Let’s Go Swimming on Doomsday by Natalie C. Anderson
A few years ago, Somalian teenager Abdi was kidnapped and forced by the CIA to go undercover in the jihadi group Al Shabaab. His brother was taken by Al Shabaab a few years earlier and has now bought into the group’s mission, becoming a leader himself. Abdi must ingratiate himself with the leaders of Al Shabaab, starting with his brother, and feed information back to the CIA agent, who holds the rest of his family hostage.
This story is interspersed with Abdi’s story in the present day, where he’s in the care of the UN in fictional Sangui City, Kenya, going to school as they try to find his family and some sort of permanent home for him. How Abdi got from the Al Shabaab camp in Somalia to Kenya unravels slowly, as does what exactly Abdi had to do to save himself and his family (and if he saved them at all) while there.
A child soldier’s life is a challenging topic to write about, but Anderson has a deft touch and writes Abdi well. His family is everything, and he’s scared of losing them, but also terrified of being brainwashed by Al Shabaab as his brother, someone he looked up to and admired, was. Groups like the real-life Al Shabaab use pieces of truth to tell lies, making them all the more alluring to young minds who are fed a diet of the same propaganda day after day. Even more terrifying, he’s unsure how far he’ll have to go within Al Shabaab – murder, suicide bombing, and more – in order to get the information the CIA agent demands in order to save his family. It’s easy to feel empathy for Abdi, even as he’s wracked with guilt in the present-day sections over his as-yet-unknown actions. I look forward to a lengthy author’s note at the end.
You Owe Me a Murder by Eileen Cook
I love a good high concept thriller, and Cook’s latest has a great one. Borrowing from Patricia Highsmith’s Strangers on a Train, she reimagines it as Strangers on a Plane with two teenage girls. Kim is traveling to London on a school trip with a number of other students, including her newly-ex-boyfriend Connor, when she meets Nicki, a confident English girl on her gap year between high school and college. Nicki encourages Kim to act a little more brashly in the little time they have on the plane, and they both get drunk on some stolen liquor. In the midst of Kim’s drunkenness, she confides in Nicki about her antipathy toward Connor, and Nicki shares her disdain for her alcoholic mother. Wouldn’t it be great, Nicki says, if they each took care of the other’s problem? Kim, of course, thinks this idea of swapping murders is a joke, but when Connor is run over by a train soon into the trip, Nicki tells Kim that it was no accident, and she intends to hold Kim to her side of the bargain.
This is a fun thriller with twists and turns that don’t end at Nicki’s reappearance. Kim herself is hiding some secrets, and even seasoned thriller readers may be caught by surprise. Nicki uses coercion, blackmail, and threats to convince Kim to murder her mom, and I’ve found myself wondering why Nicki doesn’t just do it herself; she seems to have gotten away with Connor’s murder pretty neatly. But I try not to think too hard on that aspect and just enjoy the ride.
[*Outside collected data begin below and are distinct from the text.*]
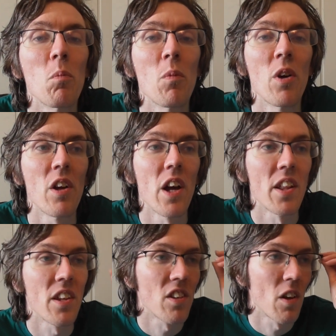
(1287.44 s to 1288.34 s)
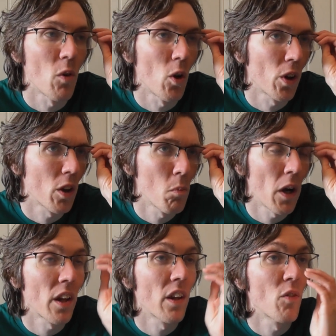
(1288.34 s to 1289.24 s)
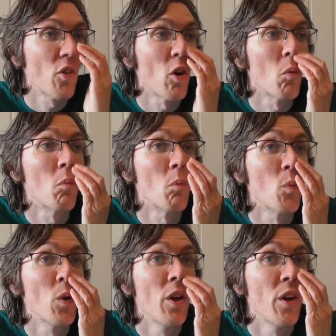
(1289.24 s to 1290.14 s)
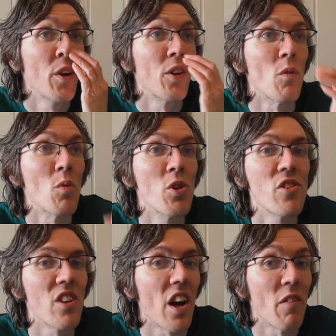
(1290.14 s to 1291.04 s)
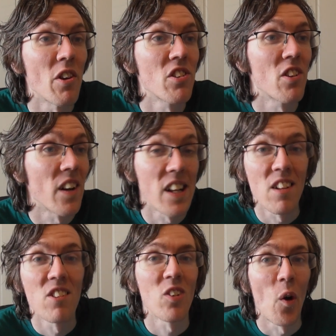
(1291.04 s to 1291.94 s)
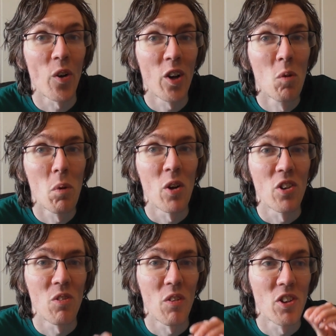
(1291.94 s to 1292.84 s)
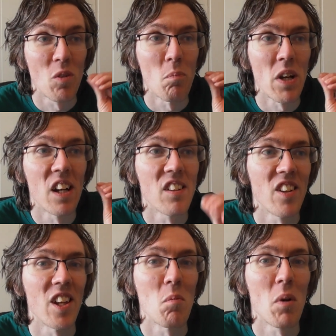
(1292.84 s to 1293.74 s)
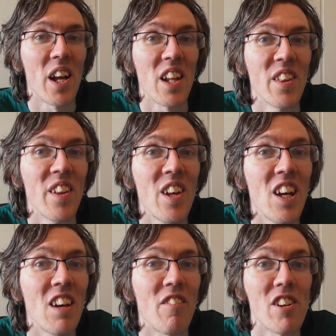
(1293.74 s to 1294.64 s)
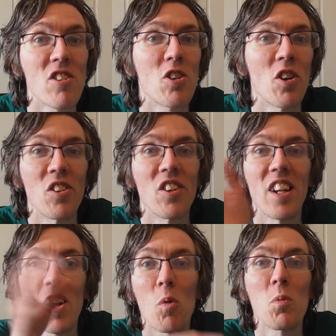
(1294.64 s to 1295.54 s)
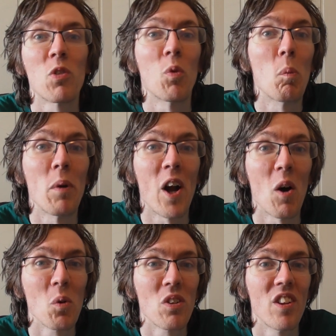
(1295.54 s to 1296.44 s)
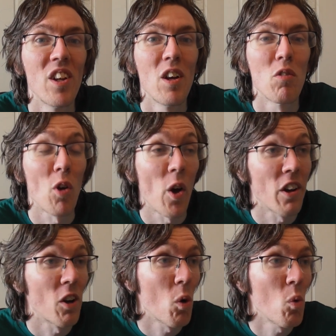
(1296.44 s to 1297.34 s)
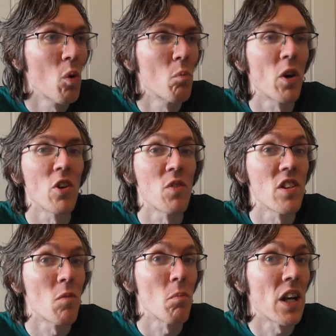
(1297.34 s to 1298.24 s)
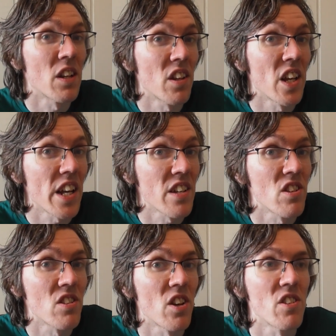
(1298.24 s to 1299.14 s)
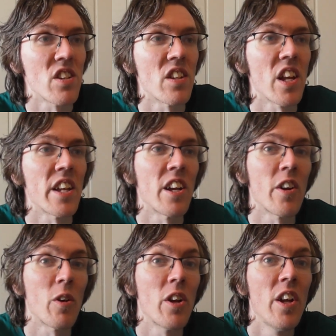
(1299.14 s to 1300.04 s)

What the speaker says: And as I walked back from the woods, I was a little startled because there was a military plane which suddenly comes swooping out, flying low, because there's a military exercise in the area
California by Edan Lepucki
This is the next in the line of Station Eleven readalikes I’ve been making my way through for the past few years. When I first saw this book in 2014, the year of its publication, I assumed it was your standard literary fiction about a miserable family and how their misery somehow defines what California is like, or something along those lines. Imagine my delight when I learned it was actually about the end of the world! Everyone is still miserable, but there’s a much more exciting backdrop.
In all seriousness, though, “miserable” is a bit of an exaggeration. The story opens several years after the sketchily-defined apocalypse (which I assume will grow more defined as the book progresses), and the two leads – married couple Frida and Cal – have managed to create a sustainable life in the wilderness outside the bounds of what used to be Los Angeles. They’re not happy, per se, but they seem relatively content, though greater challenges (running out of the soap they’ve carefully rationed, the dwindling opportunities for hunting) loom on the horizon. And then Frida finds herself pregnant, a surprise – the couple hadn’t been using protection for years, and Frida just assumed she was unable to bear children. But suddenly, the far-off problems become much more immediate, and the two decide to travel to the nearest settlement, believing it’s the only way their child will survive.
This definitely has a Station Eleven vibe, and I’m enjoying it a lot so far. Lepucki is good at introducing characters and plot elements and tweaking their interactions just slightly so that readers sense that something might be a little off – but they’re not quite sure what or why. It makes for an intriguing story that I’ve found myself sucked into pretty quickly.